O Cartório do Primeiro Ofício, situado em Rua Coronel Antônio Fernandes, 141, Centro, Inhapim-MG, ergueu-se em 1888, um marco crucial na história da cidade, que em sua época se chamava Vila dos Pescadores. A fundação do cartório foi impulsionada pela crescente demanda por registros de propriedade e documentos de identidade, um fenômeno que se intensificou com a expansão da agricultura e a chegada de imigrantes de diversas regiões do Brasil. A Vila dos Pescadores, então, era um lugar de trabalho árduo e desafios, e o cartório se tornou um ponto de encontro para a comunidade, oferecendo a primeira formalização de negócios e a garantia de seus direitos.

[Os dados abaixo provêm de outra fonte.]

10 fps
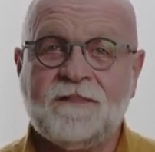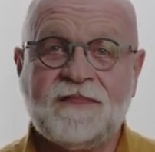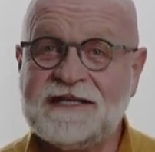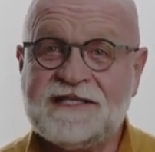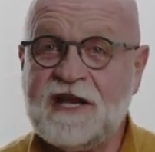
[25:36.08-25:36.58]

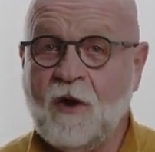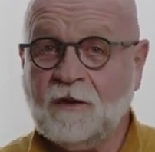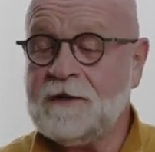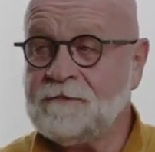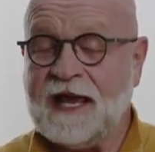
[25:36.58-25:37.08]
That's the
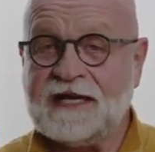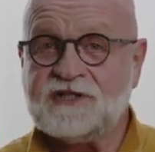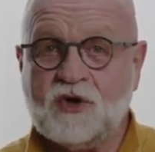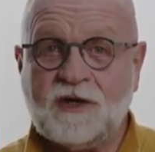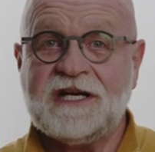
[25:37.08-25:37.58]
only
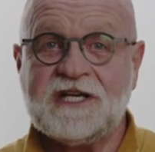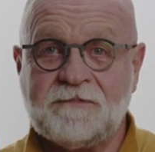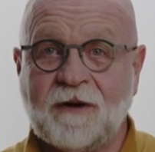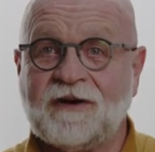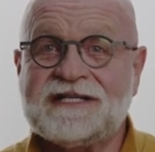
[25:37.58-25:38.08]
place you can
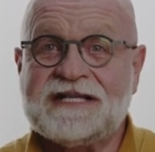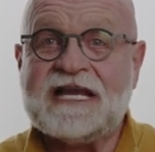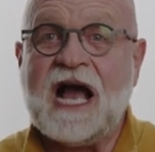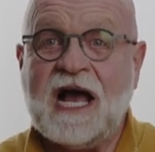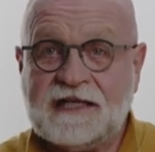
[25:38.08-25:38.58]
experience
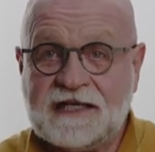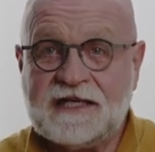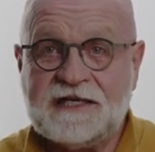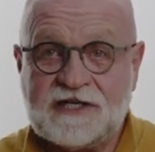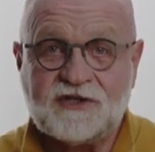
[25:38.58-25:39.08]
the
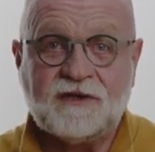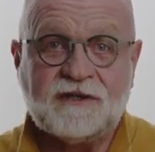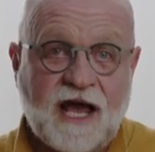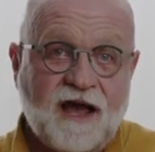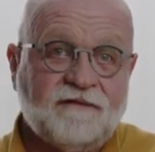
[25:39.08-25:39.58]

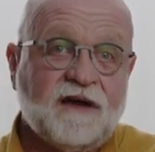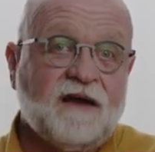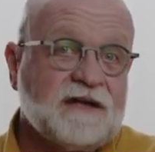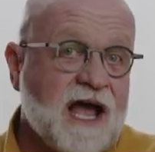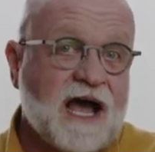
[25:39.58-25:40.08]
unconditional love
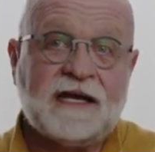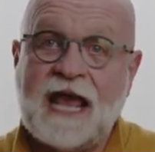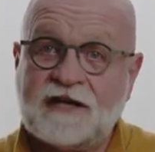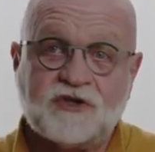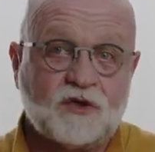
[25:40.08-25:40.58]
of God
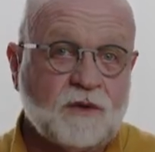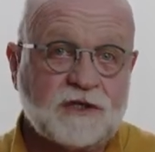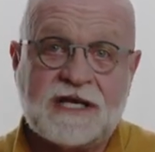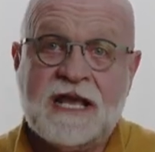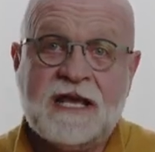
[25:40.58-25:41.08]
at your
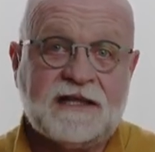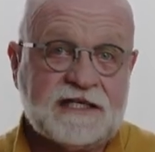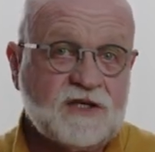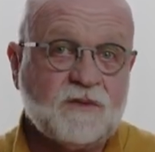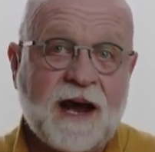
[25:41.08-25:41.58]
worst.
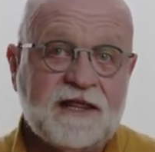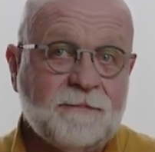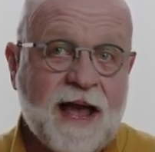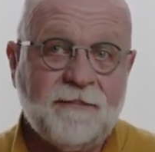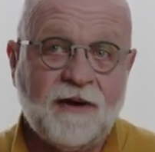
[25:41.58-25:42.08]
This is why the
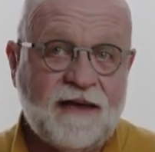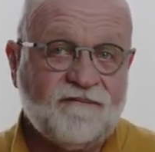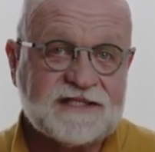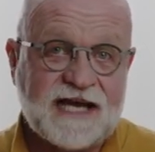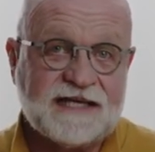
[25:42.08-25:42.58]
Bible
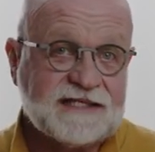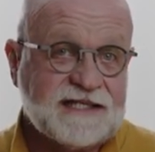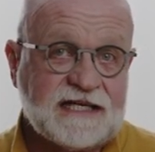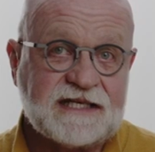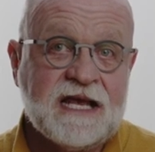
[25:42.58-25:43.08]
emphasizes
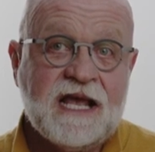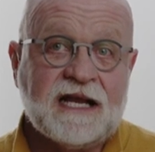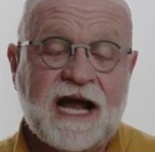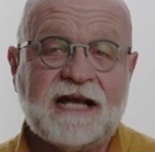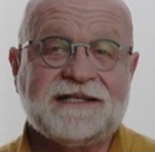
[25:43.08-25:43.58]
this
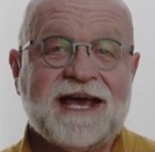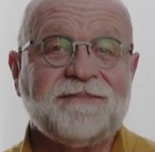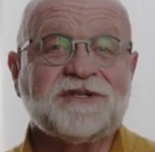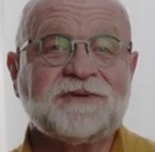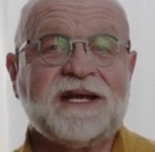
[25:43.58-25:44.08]
God
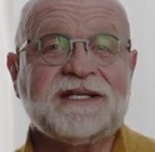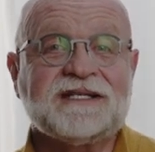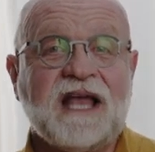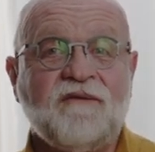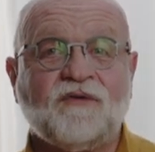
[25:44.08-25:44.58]
demonstrates
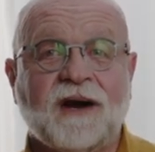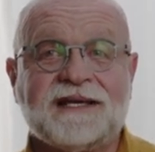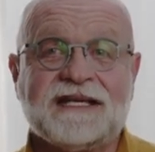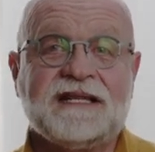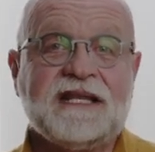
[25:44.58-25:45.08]
his love for
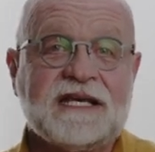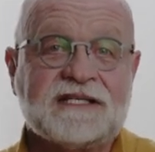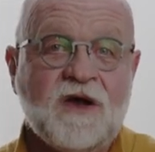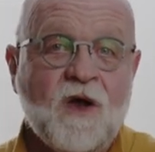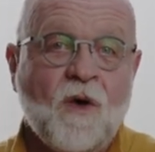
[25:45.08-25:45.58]
us in
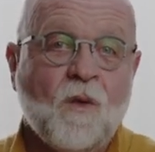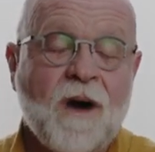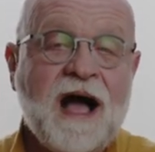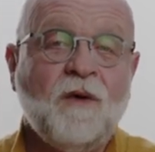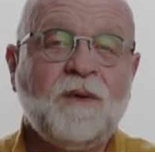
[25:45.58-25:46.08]
this
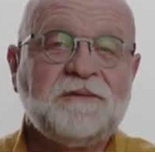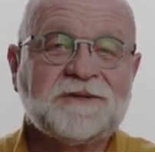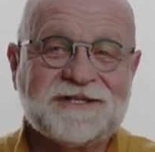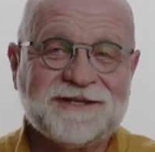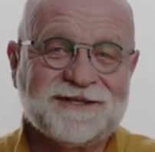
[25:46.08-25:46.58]
while we
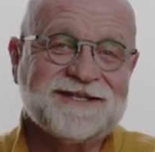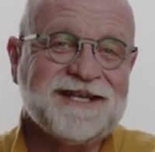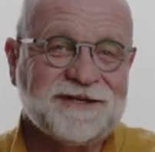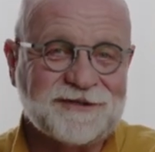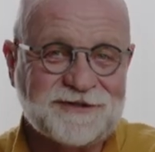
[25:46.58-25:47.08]
were still
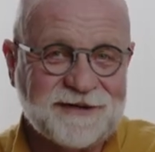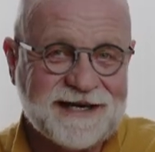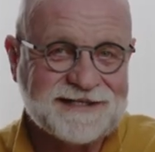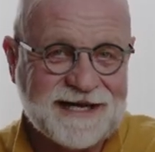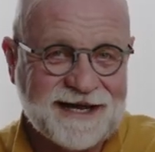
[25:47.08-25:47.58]
sinners,
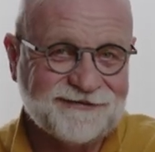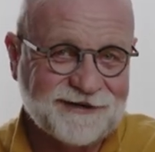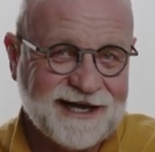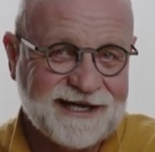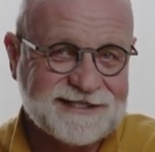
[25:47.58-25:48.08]
Christ died
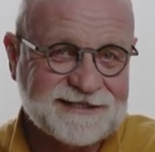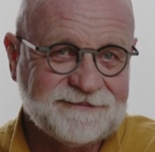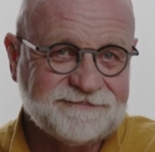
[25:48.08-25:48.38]
for us.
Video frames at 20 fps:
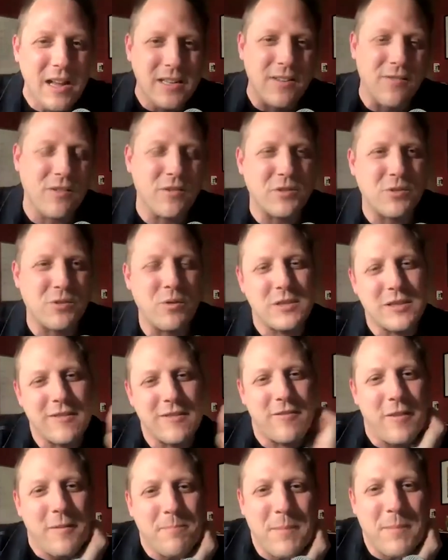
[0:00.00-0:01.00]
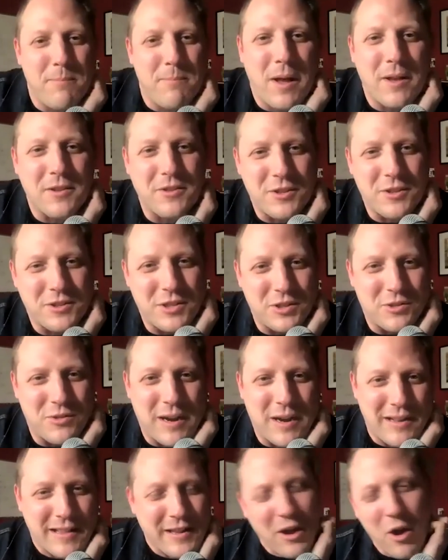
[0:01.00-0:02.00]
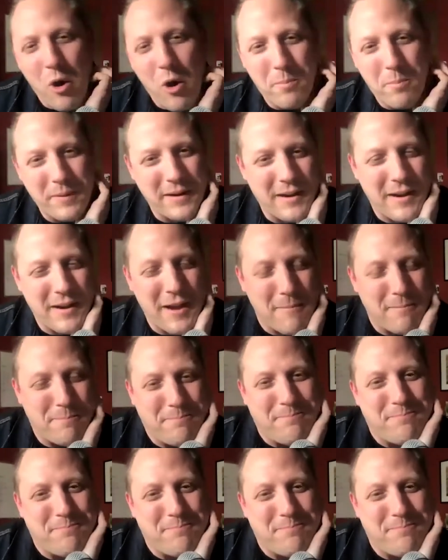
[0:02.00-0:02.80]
different sorts of puzzles to try to like open it up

O primeiro tabelião, o Sr. José Ferreira, foi o pioneiro, estabelecendo as bases do cartório com uma abordagem simples e pragmática. Inicialmente, o cartório se dedicava principalmente a registrar notas de compra e venda de terras e propriedades, um serviço essencial para a organização da vida no campo. Ao longo das décadas, o cartório passou por diversas transformações, adaptando-se às necessidades da população e aos avanços da legislação. A década de 1930 viu a introdução de novas técnicas de registro, como a utilização de registros de cartório, e a expansão da área de atuação para incluir a emissão de certidões de nascimento e casamento. A figura de Dona Maria Silva, uma mulher de grande sabedoria e dedicação, tornou-se uma referência para muitos moradores, auxiliando na organização de documentos e oferecendo orientação jurídica básica.
Hoje, o Cartório do Primeiro Ofício é um pilar fundamental da administração de Inhapim, atendendo milhares de famílias e gerando empregos para a comunidade. A estimativa atual é que o cartório tenha atendido mais de 5.000 famílias, desde os primeiros colonos até os dias atuais. A tradição do cartório reside na sua capacidade de preservar a memória da cidade, registrando os eventos históricos e as relações sociais que moldaram Inhapim. O cartório se orgulha de sua história, reconhecendo o papel crucial que desempenhou na construção da identidade local e na garantia da segurança jurídica dos seus habitantes.